Is your credit card travel insurance enough?
Certain banks provide travel insurance as a perk of holding and using their credit cards.
You however need to read the fine print. While it is different from one bank to the other, what this tends to provide is mostly medical cover.
Unless clearly stated, a lot of these credit card-provided insurance do not cover things like loss of luggage, flight cancellations or other interuptions.
The best travel insurance in South Africa
Some of the leading providers of travel insurance in South Africa are:
Travel Insurance Consultants (TIC) – They offer different categories of travel, including: Leisure, Business, Emigration, Incoming, for seniors, youth, etc.
Allianz – This German multinational also offers travel insurance in South Africa. They subdivide their packages by regions, or by frequency of travel.
Hollard Travel: Among their offerings is a Covid-19 travel insurance cover.
How much does travel insurance cost in South Africa?
A lot of considerations go into pricing your travel insurance.
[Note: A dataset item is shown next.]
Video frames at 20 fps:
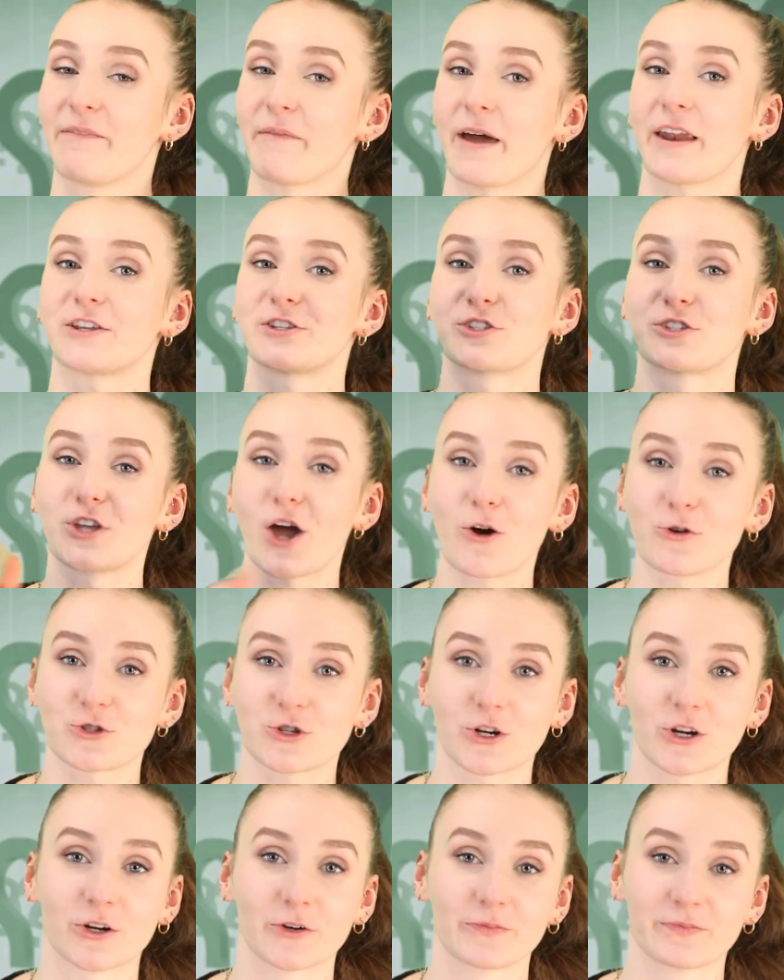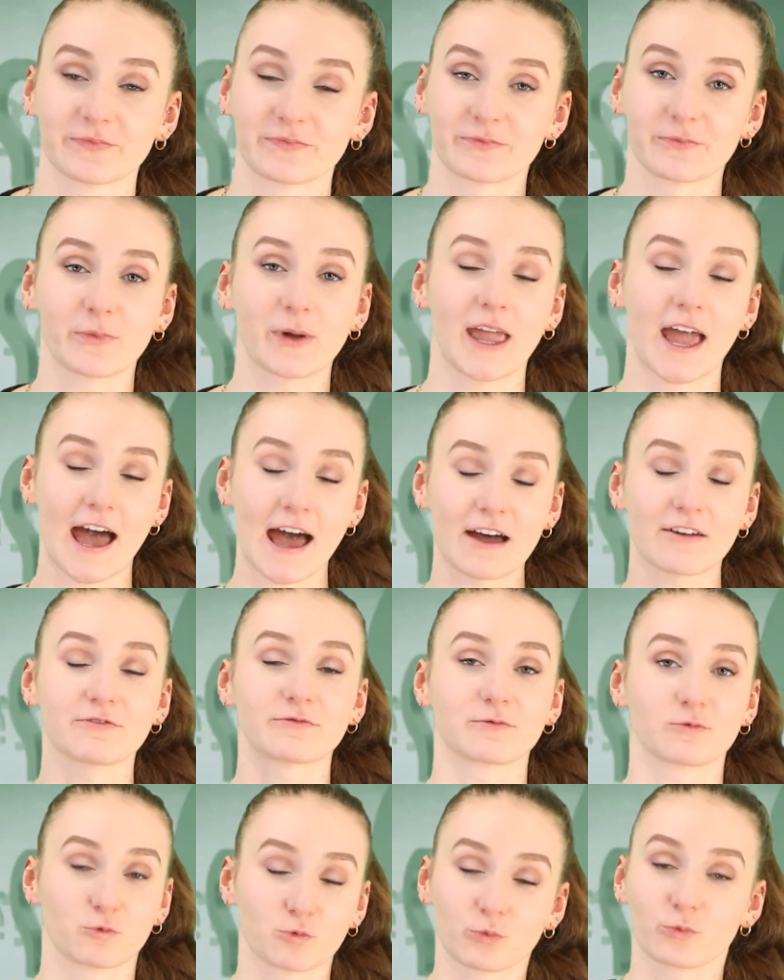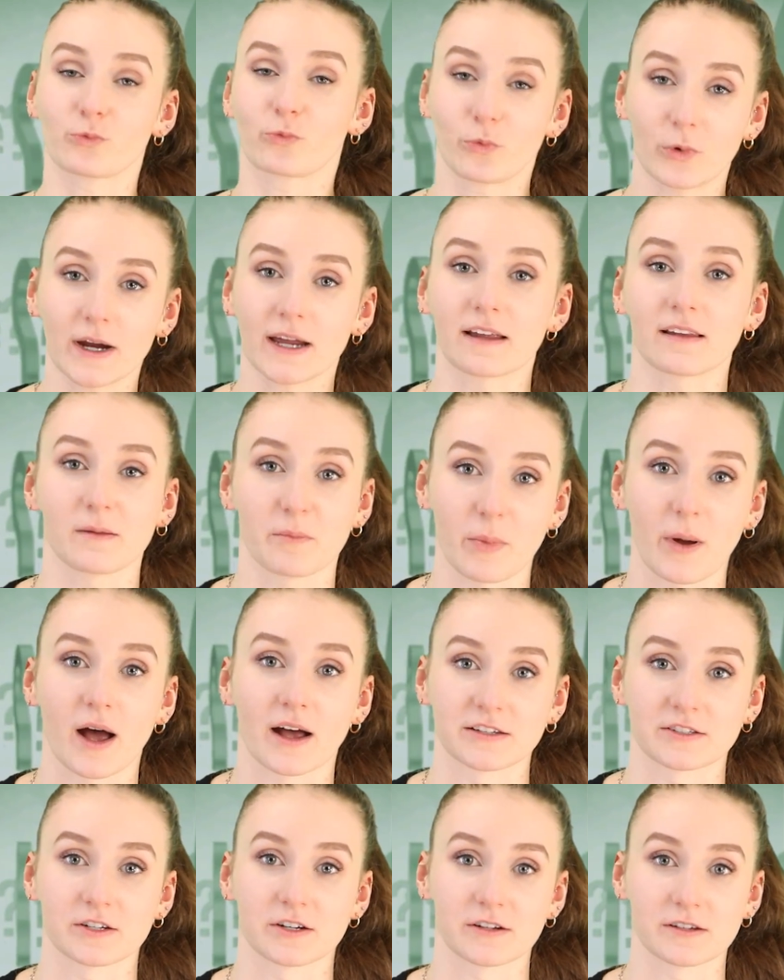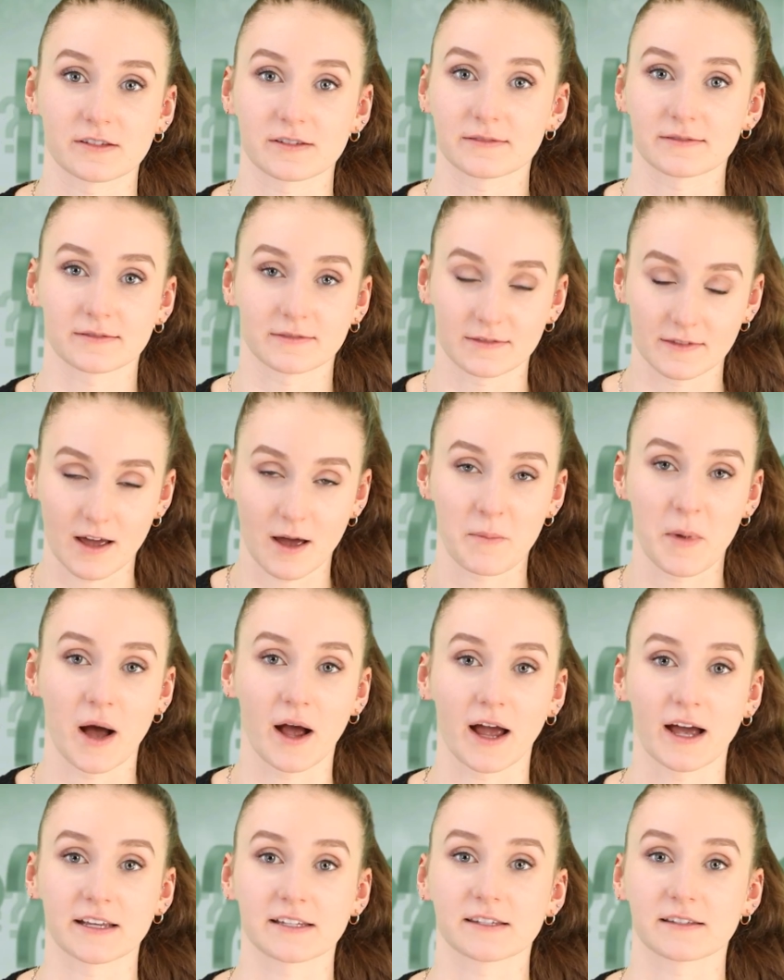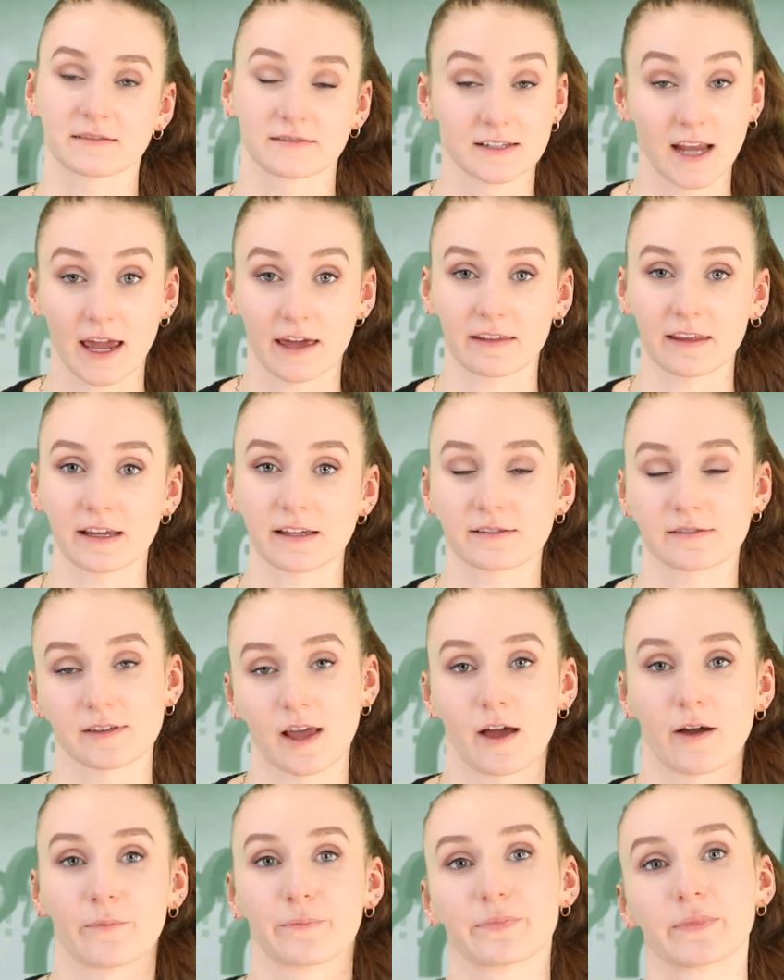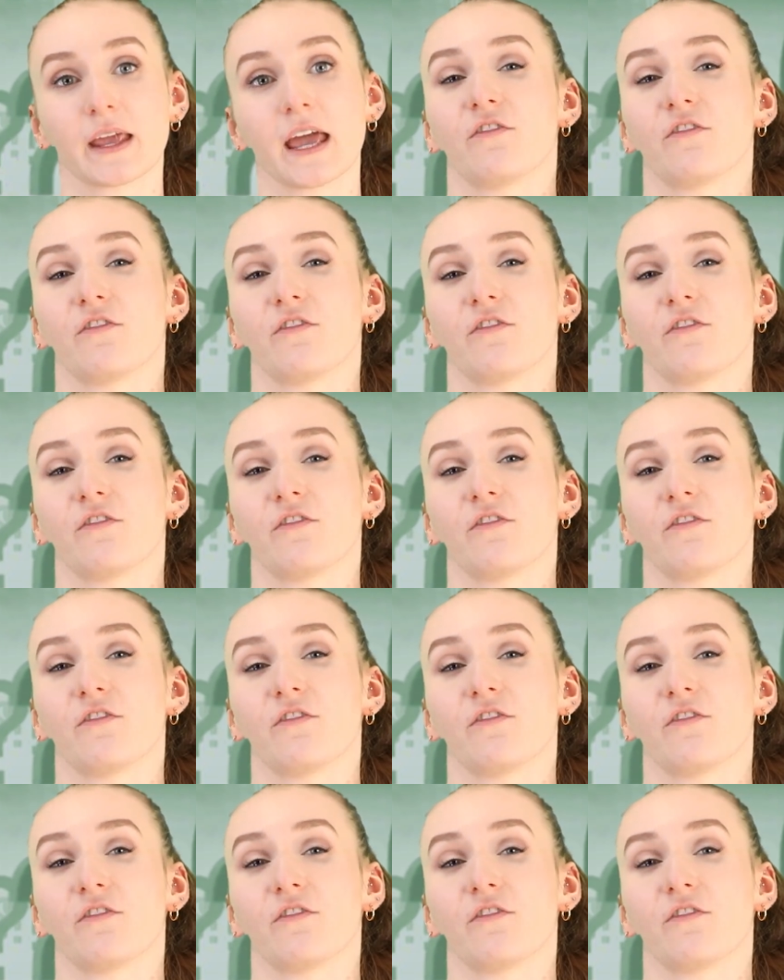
That is so true. We have real imposters among us daily, so.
Your age, medical history, country you are visiting, duration, etc. are some of them.
Most providers are not very transparent, and will require a detailed profile of the applicant before they can calculate a quote.
However, Allianz does give us some insights.
If travelling to the Schengen region, their rates start from R 128.
This covers a host of medical emergencies, including dental, which is covered to the tune of R5,000.
For that rate, your medical cover in a foreign land is covered up to R500,000.
Other packages offered by Allianz are a global ‘Travel Plus’, and ‘Travel Extra’. These ones cost from R212 to R264 respectively.
The difference being the amount of compensation awarded incase of unforeseen situation. For instance, the ‘Plus’ package will pay up to R 2,500,000 in medical related expenses, while the ‘Extra’ package will pay up to R 10,000,000 for the same.
The Plus will pay R 25,000 for baggage loss, while the Extra will pay R 50,000.
Other differences are things the Extra package covers but are not covered by the Plus package. These include muggings and legal expenses like bail bond.